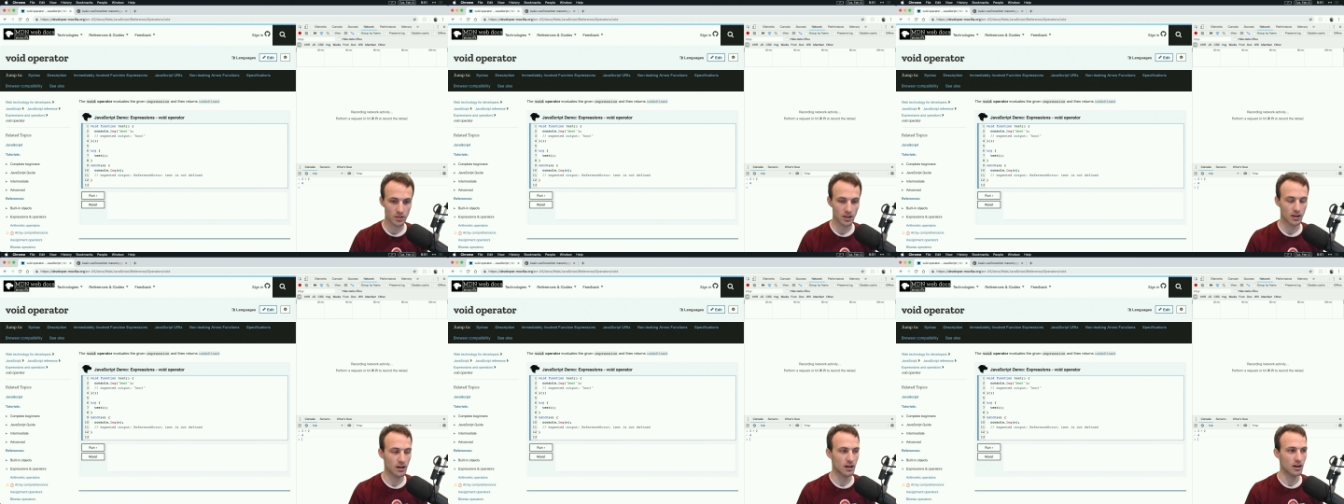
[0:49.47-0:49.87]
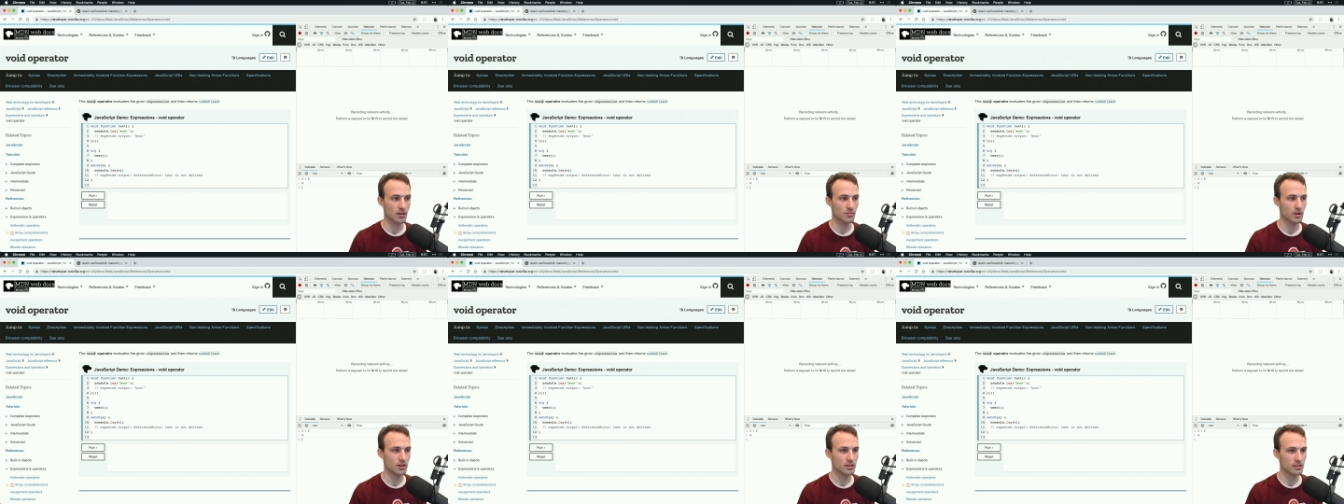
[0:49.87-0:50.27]
um,
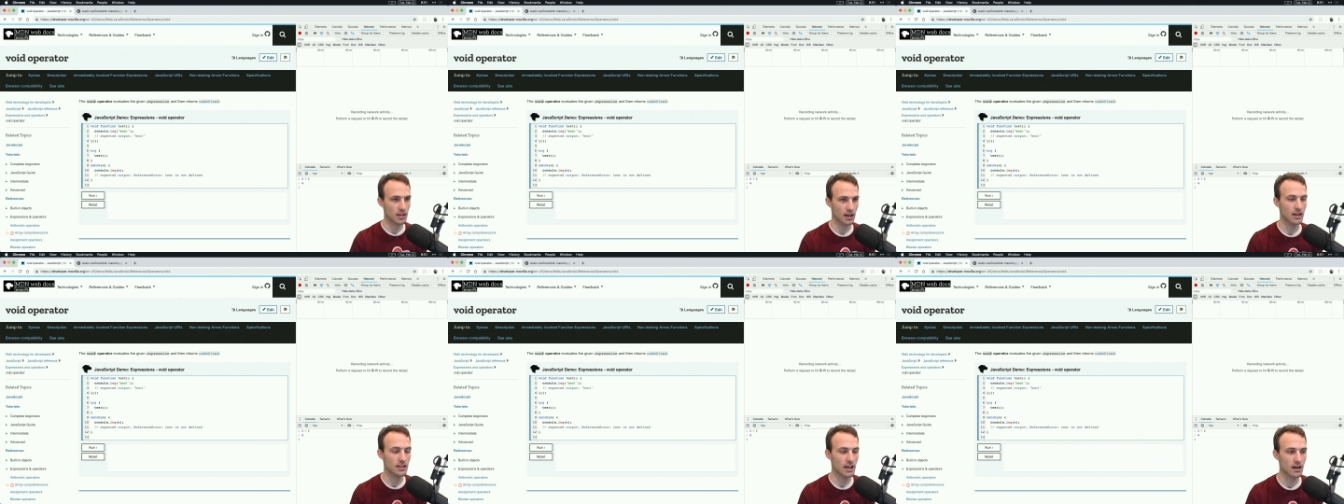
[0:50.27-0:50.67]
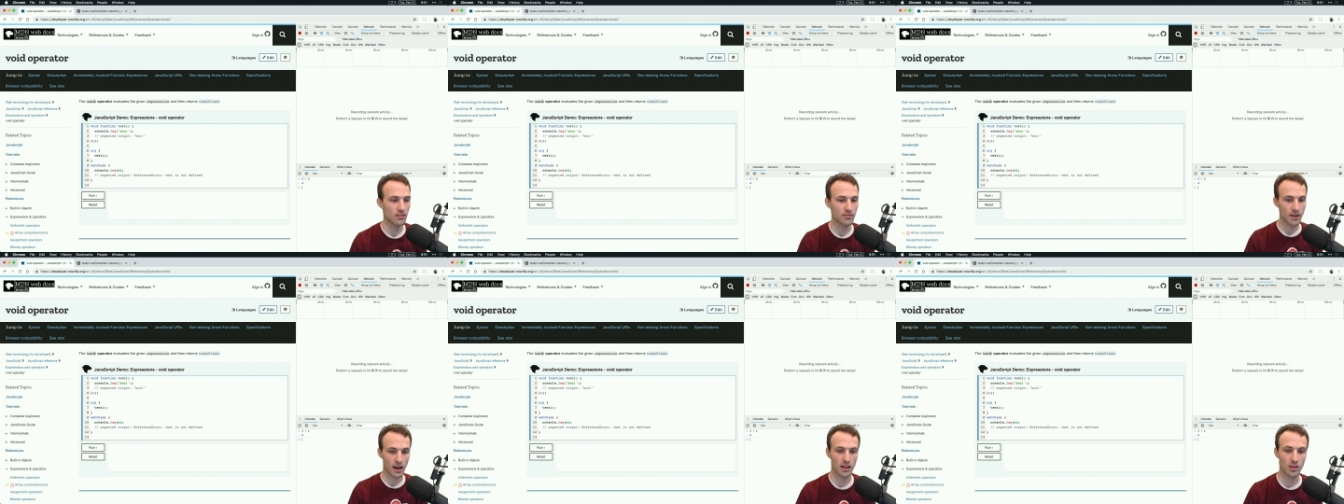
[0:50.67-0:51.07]
that that
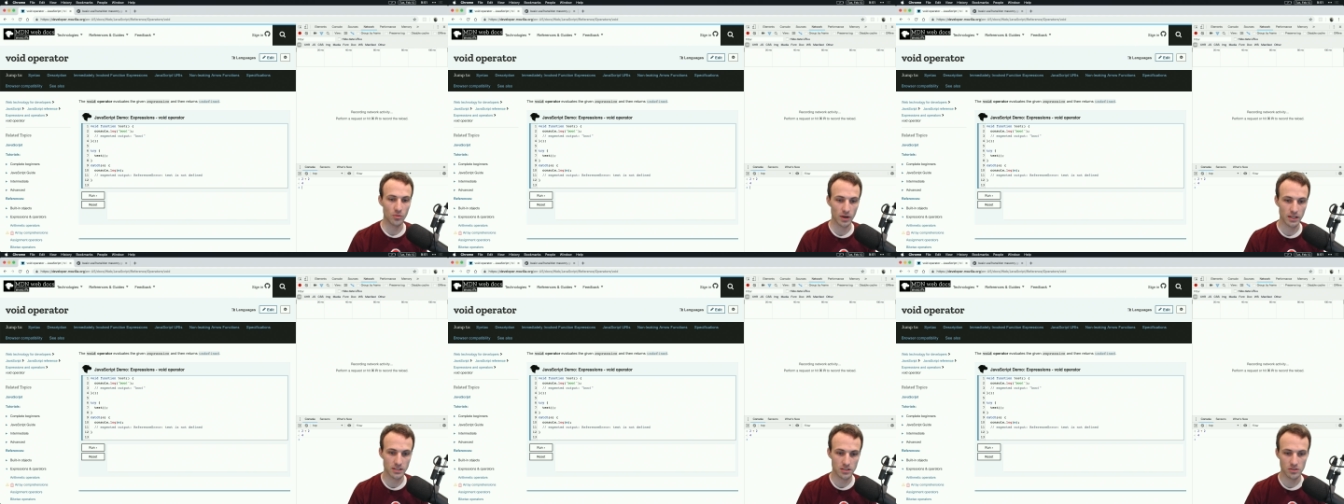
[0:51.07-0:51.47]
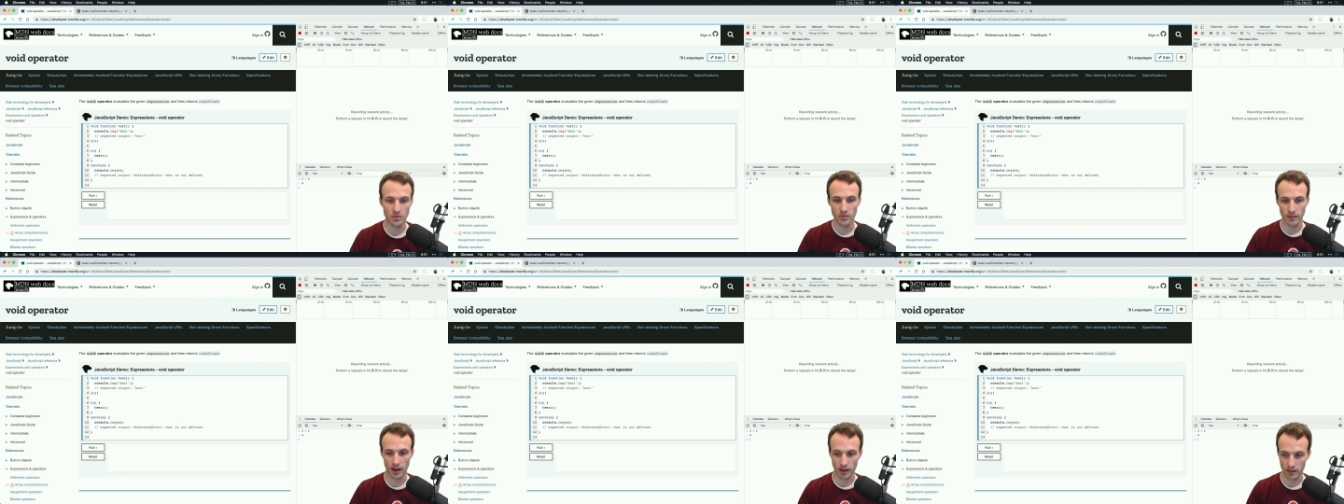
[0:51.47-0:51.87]
evaluates to a
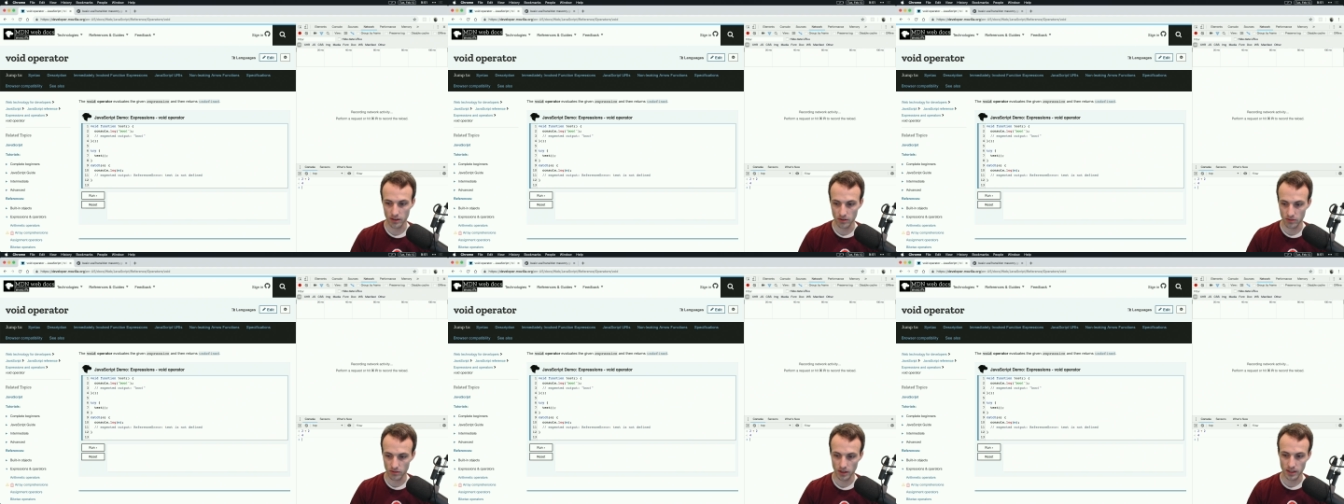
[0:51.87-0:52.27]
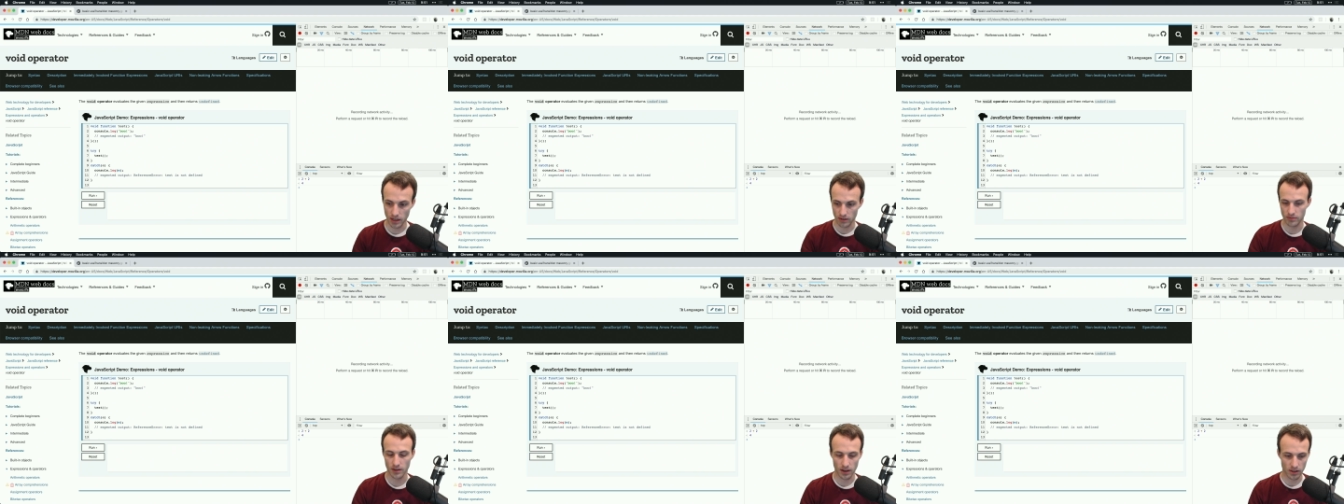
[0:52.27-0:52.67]
value, and
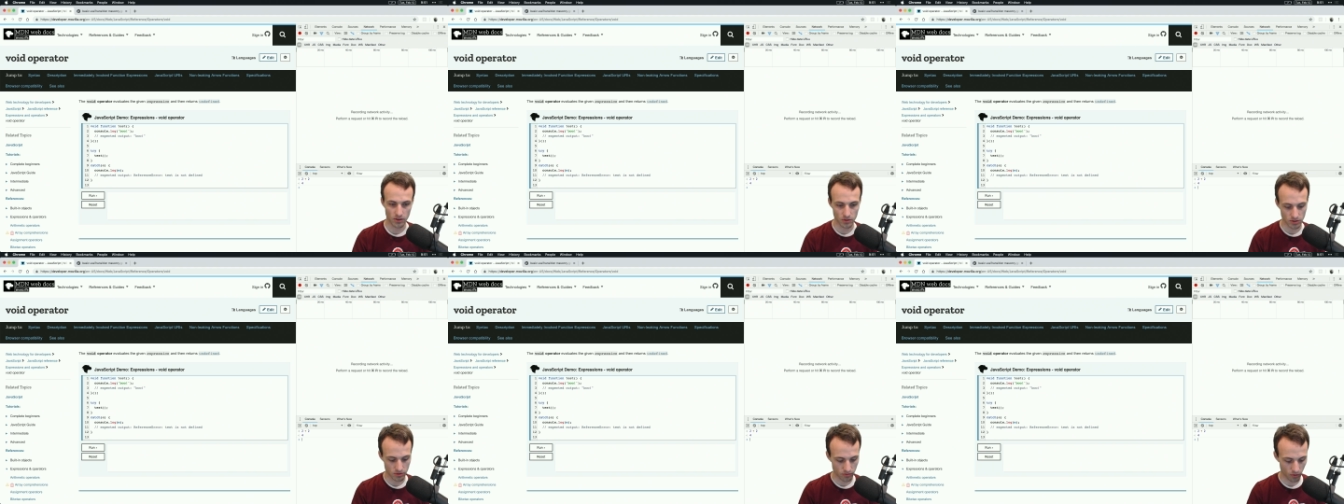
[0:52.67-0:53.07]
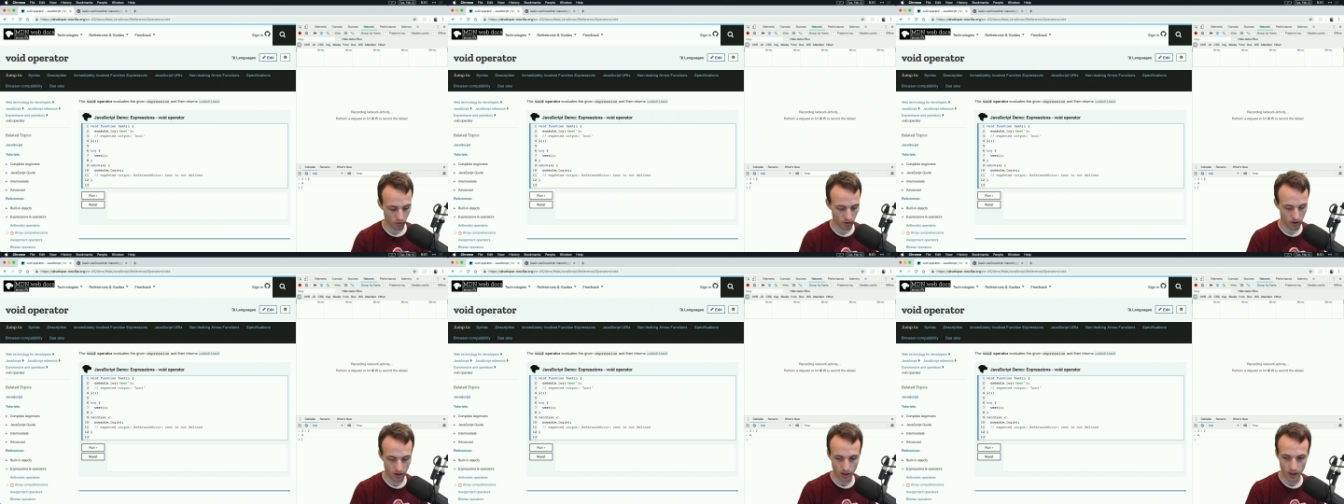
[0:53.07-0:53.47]
that value is
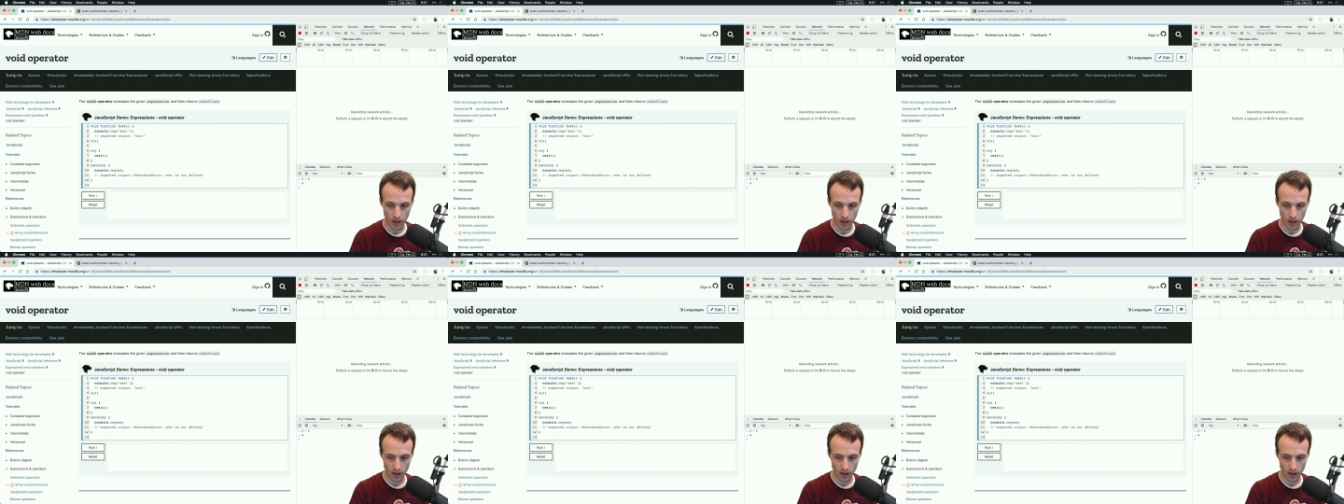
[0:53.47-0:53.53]
four.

------------------------------------------------------------------------

- _Work to complete_
Restate exactly the lines that start at the "[0:51.87-0:52.27]" line and end with the last line of the material above, leaving out the pictures.

- _Expected answer_
[0:51.87-0:52.27]
[0:52.27-0:52.67]
value, and
[0:52.67-0:53.07]
[0:53.07-0:53.47]
that value is
[0:53.47-0:53.53]
four.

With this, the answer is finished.